The intrusion of adult angst about gender identity into the world of childhood will, at best, confuse infants. At worst it will unsettle, disturb and even traumatise. It is a cruelty perpetrated on children by adults who believe they are, somehow, doing ‘good’. Rather, they are robbing children of their childhood. The road to hell, of course, was ever paved with good intentions.
These days, gender identity are very high on the educational agenda. Recently, the Children’s Commissioner for England established a nationwide gender awareness survey amongst of 13-18-year-olds. Schools were asked to seek parental agreement for pupils aged under-16, to participate.

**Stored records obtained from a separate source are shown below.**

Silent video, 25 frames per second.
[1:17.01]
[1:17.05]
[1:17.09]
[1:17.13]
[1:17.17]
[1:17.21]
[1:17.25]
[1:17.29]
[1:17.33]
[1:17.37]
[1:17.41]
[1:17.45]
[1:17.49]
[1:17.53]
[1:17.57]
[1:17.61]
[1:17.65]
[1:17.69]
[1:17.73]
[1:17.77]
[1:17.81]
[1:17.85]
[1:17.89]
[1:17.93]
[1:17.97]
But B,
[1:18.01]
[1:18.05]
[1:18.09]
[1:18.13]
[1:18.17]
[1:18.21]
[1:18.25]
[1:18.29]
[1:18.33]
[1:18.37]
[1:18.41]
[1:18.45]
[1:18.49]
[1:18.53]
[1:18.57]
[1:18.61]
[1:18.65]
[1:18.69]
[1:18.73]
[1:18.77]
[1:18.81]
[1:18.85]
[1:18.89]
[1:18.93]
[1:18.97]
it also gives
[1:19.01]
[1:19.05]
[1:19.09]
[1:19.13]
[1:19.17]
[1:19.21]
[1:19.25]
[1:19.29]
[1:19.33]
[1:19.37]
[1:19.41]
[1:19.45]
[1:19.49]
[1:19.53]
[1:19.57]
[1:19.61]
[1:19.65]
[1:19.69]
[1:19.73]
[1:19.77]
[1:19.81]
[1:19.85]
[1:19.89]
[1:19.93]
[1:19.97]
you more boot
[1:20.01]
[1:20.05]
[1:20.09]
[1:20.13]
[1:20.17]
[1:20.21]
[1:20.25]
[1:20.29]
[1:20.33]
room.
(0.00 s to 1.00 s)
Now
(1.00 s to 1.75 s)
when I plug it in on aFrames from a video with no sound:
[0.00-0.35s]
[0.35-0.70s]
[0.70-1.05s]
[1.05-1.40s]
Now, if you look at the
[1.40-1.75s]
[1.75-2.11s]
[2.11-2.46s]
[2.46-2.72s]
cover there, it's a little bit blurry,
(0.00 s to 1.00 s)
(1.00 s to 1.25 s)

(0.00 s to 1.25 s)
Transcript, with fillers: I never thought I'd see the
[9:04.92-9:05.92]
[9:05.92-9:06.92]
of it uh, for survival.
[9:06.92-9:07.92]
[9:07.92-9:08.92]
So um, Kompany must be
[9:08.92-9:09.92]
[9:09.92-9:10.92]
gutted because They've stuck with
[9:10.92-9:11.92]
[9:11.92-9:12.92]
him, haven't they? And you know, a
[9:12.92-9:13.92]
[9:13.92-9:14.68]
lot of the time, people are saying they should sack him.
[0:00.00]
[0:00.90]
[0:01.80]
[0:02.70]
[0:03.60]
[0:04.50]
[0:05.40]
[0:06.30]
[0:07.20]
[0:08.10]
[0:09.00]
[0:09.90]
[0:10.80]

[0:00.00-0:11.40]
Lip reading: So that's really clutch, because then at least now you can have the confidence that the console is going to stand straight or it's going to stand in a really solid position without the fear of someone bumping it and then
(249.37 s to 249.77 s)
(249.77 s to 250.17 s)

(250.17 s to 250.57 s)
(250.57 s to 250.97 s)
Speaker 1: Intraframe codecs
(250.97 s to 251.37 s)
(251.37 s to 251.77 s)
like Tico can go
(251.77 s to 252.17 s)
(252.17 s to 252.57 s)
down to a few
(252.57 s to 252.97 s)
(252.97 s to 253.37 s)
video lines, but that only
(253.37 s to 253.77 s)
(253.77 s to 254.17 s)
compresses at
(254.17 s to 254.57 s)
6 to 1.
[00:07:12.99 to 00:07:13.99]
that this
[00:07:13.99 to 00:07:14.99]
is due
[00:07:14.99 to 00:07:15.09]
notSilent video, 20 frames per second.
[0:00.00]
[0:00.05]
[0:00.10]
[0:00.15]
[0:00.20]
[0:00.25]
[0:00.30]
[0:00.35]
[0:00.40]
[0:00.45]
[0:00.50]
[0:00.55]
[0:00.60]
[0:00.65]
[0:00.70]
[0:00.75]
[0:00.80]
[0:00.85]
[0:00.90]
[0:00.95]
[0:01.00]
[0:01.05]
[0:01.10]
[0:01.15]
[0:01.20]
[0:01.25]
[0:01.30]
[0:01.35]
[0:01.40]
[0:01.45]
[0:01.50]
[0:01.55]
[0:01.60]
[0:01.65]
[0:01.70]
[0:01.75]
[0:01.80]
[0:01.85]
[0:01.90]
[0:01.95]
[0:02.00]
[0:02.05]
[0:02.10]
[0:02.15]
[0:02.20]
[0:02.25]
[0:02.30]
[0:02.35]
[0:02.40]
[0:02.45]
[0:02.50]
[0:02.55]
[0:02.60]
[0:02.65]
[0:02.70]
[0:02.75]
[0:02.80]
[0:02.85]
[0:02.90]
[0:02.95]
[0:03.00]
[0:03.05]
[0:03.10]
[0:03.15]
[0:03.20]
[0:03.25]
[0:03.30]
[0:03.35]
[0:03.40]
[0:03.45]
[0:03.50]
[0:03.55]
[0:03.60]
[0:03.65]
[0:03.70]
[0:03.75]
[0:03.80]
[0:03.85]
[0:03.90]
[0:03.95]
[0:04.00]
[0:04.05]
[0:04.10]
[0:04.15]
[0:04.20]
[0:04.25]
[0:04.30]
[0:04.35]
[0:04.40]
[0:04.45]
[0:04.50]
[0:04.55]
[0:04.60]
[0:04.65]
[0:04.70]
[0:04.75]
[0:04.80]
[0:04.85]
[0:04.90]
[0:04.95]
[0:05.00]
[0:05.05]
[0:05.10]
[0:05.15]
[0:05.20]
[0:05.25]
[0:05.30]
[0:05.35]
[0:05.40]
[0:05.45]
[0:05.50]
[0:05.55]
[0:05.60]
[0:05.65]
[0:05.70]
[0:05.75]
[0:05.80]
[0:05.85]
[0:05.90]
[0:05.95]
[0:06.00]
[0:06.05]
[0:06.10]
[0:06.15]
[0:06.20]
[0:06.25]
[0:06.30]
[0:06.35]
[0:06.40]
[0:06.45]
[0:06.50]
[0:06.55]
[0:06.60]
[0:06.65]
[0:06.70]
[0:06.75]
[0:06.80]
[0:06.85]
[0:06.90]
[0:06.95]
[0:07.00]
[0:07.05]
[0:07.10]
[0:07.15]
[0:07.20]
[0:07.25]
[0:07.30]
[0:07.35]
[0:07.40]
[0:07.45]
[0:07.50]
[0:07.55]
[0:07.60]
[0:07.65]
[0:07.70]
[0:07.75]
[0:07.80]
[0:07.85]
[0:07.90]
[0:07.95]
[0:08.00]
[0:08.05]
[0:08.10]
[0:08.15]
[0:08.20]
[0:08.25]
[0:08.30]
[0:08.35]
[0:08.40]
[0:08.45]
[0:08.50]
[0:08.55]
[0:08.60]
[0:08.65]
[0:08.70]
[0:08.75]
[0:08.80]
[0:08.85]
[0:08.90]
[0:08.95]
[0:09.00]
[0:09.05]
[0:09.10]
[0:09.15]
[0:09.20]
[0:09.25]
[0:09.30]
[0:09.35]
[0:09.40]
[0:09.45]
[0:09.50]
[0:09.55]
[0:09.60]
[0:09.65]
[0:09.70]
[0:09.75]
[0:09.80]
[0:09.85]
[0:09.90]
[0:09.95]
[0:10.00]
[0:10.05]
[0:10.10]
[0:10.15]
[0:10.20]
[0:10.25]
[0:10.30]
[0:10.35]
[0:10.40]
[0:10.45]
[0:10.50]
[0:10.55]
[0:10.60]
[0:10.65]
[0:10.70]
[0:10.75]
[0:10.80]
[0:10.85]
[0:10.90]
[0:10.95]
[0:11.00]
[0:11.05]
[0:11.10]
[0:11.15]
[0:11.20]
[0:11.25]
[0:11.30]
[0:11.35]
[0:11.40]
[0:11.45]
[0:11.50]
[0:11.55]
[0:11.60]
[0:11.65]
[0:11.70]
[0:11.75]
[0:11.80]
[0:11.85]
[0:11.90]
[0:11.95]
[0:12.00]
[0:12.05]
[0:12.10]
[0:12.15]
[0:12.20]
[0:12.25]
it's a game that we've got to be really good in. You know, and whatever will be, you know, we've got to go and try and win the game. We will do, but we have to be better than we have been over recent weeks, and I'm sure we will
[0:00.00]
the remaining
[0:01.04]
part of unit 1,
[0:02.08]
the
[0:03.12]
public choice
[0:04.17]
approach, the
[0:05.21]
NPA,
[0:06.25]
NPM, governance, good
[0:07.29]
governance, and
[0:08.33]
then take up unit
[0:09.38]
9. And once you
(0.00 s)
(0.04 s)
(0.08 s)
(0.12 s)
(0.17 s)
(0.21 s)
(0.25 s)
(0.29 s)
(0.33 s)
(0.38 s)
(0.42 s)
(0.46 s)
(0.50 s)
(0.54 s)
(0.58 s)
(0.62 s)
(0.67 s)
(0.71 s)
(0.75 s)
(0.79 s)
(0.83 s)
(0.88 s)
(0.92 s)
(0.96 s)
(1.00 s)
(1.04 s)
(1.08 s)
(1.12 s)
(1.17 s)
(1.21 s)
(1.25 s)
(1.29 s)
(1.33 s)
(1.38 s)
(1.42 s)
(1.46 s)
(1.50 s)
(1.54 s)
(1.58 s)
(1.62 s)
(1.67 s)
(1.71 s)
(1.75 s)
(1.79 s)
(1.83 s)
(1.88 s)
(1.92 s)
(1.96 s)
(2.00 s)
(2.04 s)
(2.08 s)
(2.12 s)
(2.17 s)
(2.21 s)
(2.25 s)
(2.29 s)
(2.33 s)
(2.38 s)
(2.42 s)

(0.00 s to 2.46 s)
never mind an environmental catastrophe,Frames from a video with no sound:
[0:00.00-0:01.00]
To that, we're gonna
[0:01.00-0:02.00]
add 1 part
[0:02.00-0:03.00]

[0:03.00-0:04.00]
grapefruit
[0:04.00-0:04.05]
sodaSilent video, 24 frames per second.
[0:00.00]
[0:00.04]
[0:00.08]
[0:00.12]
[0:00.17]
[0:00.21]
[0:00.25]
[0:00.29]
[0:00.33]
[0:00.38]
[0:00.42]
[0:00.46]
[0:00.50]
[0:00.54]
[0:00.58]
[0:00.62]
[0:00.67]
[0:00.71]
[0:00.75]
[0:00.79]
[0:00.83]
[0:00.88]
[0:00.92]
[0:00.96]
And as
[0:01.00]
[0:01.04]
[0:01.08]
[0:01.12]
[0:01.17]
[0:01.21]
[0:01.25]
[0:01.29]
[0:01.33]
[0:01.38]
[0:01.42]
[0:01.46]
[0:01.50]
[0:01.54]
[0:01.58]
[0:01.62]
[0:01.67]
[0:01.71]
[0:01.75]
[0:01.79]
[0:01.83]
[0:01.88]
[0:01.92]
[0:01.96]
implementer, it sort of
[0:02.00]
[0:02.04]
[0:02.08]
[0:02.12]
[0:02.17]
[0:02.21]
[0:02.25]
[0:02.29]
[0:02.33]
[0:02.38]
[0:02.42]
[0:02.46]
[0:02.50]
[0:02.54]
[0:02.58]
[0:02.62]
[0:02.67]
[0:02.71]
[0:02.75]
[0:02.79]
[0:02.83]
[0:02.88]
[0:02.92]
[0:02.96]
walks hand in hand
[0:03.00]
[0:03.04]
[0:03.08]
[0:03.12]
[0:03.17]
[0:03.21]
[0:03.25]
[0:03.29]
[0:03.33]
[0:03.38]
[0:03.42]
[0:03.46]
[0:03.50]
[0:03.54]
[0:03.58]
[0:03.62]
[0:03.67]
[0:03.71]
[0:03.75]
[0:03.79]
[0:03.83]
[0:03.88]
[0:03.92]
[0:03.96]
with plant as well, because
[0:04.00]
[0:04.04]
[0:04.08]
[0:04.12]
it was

Blatchington Mill School in Brighton & Hove felt confident enough to ignore parental consent and simply set the survey form as pupil homework. In response to criticism from parents Brighton and Hove Council stated: “Blatchington Mill has a well-deserved national reputation as a beacon of best practice for the work it does on LGBT-related issues as part of its personal, social and health education curriculum.” It seems that, consequently, the school is above criticism. Even Ed Milliband, as leader of the Labour Party, sought its advice.
In terms of gender identity the homework survey form provides pupils with a list of over 20 options:
“How do you define your gender? The young people we talked with used the following terms; which of these best describes how you define your gender? Choose as many as you want.)
Girl Trans-boy Genderqueer
Boy Gender fluid Gender non conforming
Tomboy Agender Tri-gender
Female Androgynous All genders
Male Bi-gender In the middle of boy and girl
Young Woman Non-binary Intersex
Young man Demi-boy Not sure
Trans-girl Demi-girl Rather not say
Others (please state)”
Brighton and Hove councillors seem to be intoxicated, trans-fixed and paralysed by ‘political correctness’. In truth, the councilors, themselves, require counselling. Children with issues of gender identity certainly need support but it is unacceptable to provide this support at the cost of damaging the emotional wellbeing of other children. The casualties of the current gender-awareness offensive will be the silent majority of young children, especially our 4-year-olds.
Be concerned. Whatever is going on in Brighton is, as I told The Sun, very likely coming to a council near you any time soon.